American dramatist (born 1943)

Dan Goggin is an American writer, composer, and lyricist for musical theatre.

==Biography==
Goggin began his career as a singer in the Broadway production of Luther, which starred Albert Finney. He then toured for five years as a member of the folksinging duo The Saxons, before writing the music for and appearing in the off-Broadway musical Hark!.

Goggin began composing both music and lyrics for revues satirizing current events, trends, and personalities. He later composed incidental music for the short-lived 1976 Broadway production Legend, starring Elizabeth Ashley and F. Murray Abraham, which closed after five performances.

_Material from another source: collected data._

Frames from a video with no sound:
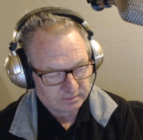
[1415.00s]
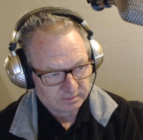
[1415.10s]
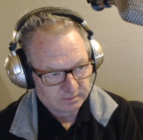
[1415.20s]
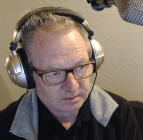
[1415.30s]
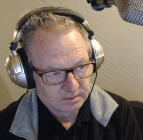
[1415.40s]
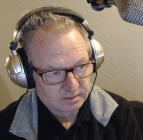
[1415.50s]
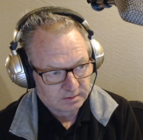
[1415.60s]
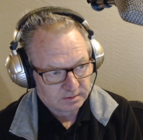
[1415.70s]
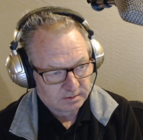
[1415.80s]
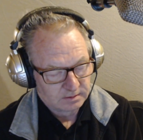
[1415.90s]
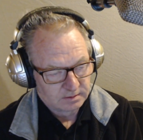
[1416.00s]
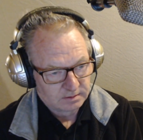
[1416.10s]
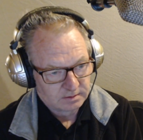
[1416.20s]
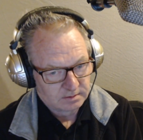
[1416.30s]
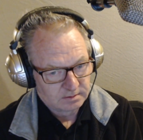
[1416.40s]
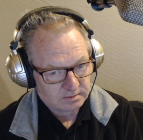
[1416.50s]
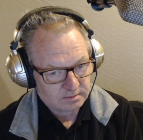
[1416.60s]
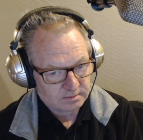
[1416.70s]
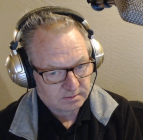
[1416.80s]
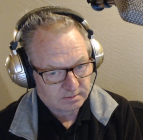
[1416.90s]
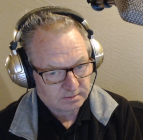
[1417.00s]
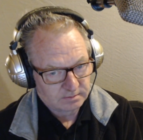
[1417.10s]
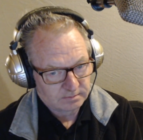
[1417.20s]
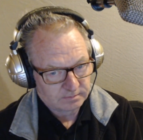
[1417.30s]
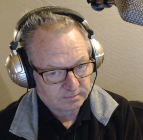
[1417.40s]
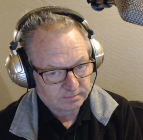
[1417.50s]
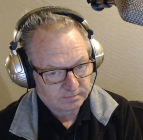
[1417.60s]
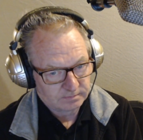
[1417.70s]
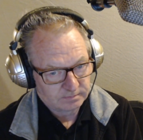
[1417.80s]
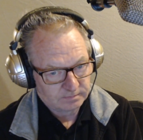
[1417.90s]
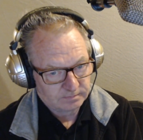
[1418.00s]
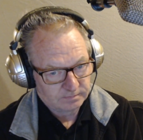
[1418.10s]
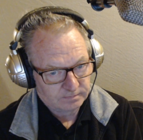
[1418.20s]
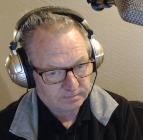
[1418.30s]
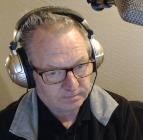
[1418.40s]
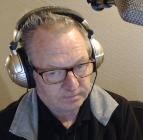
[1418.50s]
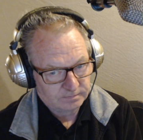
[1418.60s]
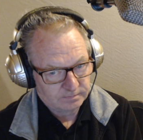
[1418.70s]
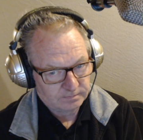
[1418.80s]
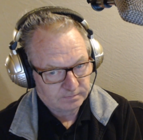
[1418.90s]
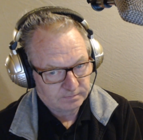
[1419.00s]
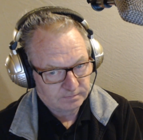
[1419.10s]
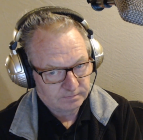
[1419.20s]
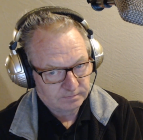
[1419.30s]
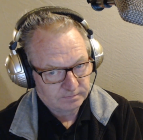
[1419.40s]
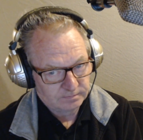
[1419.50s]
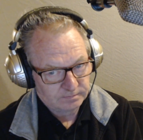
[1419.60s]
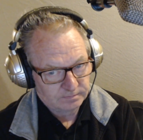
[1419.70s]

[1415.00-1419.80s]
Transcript: [no speech]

Goggin's early life experiences, including schooling by the Marywood Dominican Sisters and his days as a seminarian, influenced him to create his greatest success. A line of greeting cards featuring a nun offering tart quips caught on so quickly that Goggin decided to expand the concept into a cabaret show called The Nunsense Story, which opened for a four-day run at Manhattan's Duplex and remained for 38 weeks, encouraging him to expand the show into a full-length theater production.

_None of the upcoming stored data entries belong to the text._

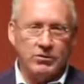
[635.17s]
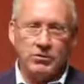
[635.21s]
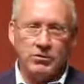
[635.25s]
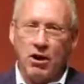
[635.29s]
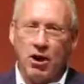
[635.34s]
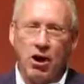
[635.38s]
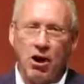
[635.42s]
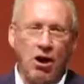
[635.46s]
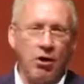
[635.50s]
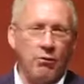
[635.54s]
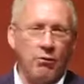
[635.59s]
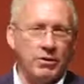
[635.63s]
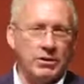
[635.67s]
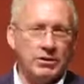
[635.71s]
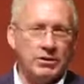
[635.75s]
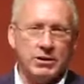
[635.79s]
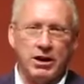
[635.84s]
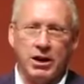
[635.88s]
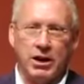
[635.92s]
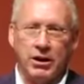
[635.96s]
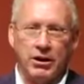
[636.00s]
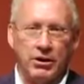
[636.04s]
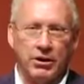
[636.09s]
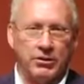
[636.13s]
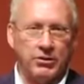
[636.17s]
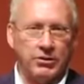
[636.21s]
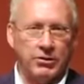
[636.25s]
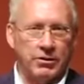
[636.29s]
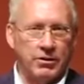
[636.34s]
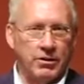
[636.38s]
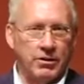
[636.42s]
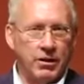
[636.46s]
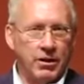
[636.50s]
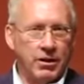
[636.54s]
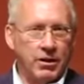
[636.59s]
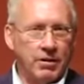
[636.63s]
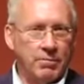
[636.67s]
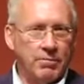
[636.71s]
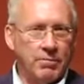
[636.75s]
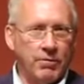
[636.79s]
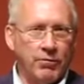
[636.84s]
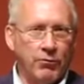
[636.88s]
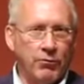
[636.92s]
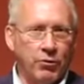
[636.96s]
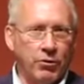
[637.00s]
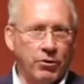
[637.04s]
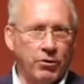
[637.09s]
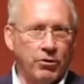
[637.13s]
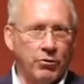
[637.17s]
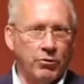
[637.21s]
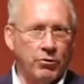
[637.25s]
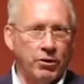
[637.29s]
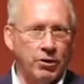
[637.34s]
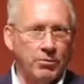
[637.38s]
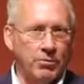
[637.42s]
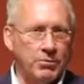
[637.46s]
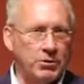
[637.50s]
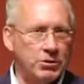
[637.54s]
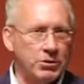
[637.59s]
It's always character before career,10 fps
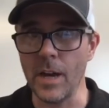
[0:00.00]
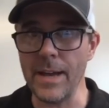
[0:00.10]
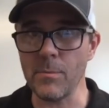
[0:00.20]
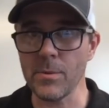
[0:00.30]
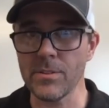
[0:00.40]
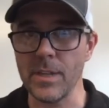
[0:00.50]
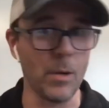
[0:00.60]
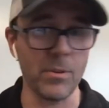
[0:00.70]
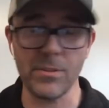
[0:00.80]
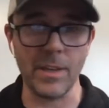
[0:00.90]
and that was
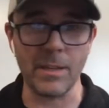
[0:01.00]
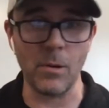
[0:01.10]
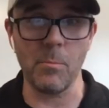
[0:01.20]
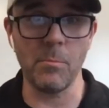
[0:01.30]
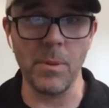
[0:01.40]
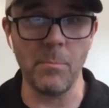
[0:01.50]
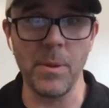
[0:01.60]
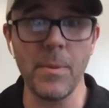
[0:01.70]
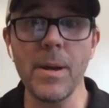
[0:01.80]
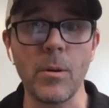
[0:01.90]
and it was like they were the,
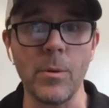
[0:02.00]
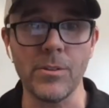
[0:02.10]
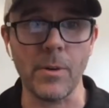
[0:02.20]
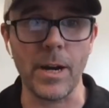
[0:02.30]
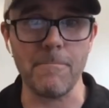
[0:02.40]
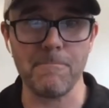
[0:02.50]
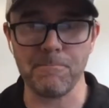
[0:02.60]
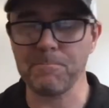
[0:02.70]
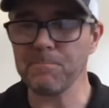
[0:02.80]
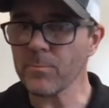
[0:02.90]
the big ones, right?
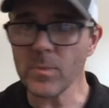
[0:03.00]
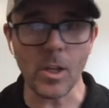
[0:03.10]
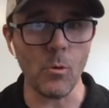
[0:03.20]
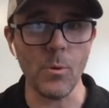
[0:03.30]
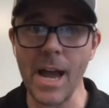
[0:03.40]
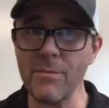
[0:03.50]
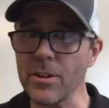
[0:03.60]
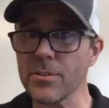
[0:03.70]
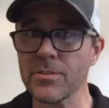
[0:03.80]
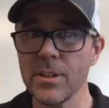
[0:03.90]
We
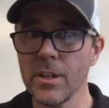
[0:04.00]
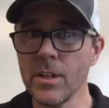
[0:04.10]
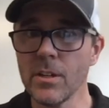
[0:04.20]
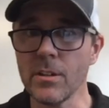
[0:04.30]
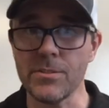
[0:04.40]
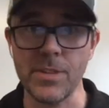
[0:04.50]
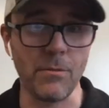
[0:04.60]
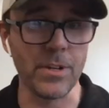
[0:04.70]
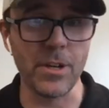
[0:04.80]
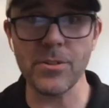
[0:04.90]
have yeah. years,
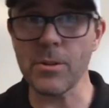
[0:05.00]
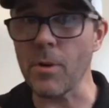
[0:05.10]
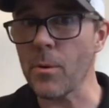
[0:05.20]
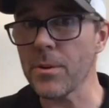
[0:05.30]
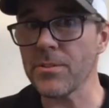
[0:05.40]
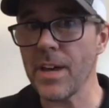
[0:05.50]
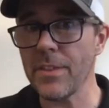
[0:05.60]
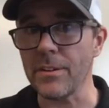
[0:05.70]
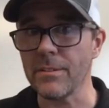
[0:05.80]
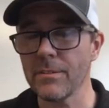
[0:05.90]
several years in a row where there's
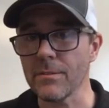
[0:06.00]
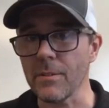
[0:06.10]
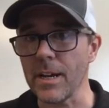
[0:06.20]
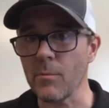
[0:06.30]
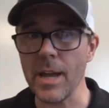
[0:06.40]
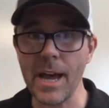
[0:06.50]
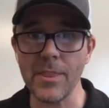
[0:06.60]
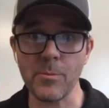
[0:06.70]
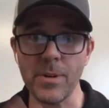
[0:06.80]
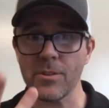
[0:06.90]
nothing, right? We
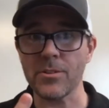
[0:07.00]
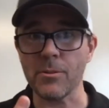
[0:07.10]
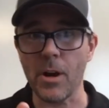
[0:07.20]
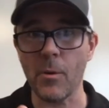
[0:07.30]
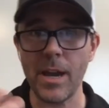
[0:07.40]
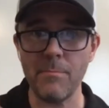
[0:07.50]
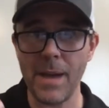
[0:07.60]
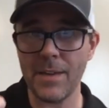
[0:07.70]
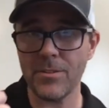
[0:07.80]
had three years mm-hmm. in a row. Mm-hmm. We had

What followed was Nunsense (1985), a commercial success off-Broadway, where it ran for 3,672 performances. By the time it closed, it had become an international phenomenon translated into 21 languages with more than 5,000 productions worldwide. Goggin penned six sequels: Nunsense 2: The Second Coming, Sister Amnesia's Country Western Nunsense Jamboree, Nuncrackers: The Nunsense Christmas Musical, Meshuggah-Nuns!, Nunsensations: The Nunsense Vegas Revue, and Nunset Boulevard. He also adapted the original show for an all-male cast: Nunsense A-Men! played in New York City to rave reviews in 1998.

Goggin also wrote the book, music, and lyrics for A One-Way Ticket To Broadway and Balancing Act.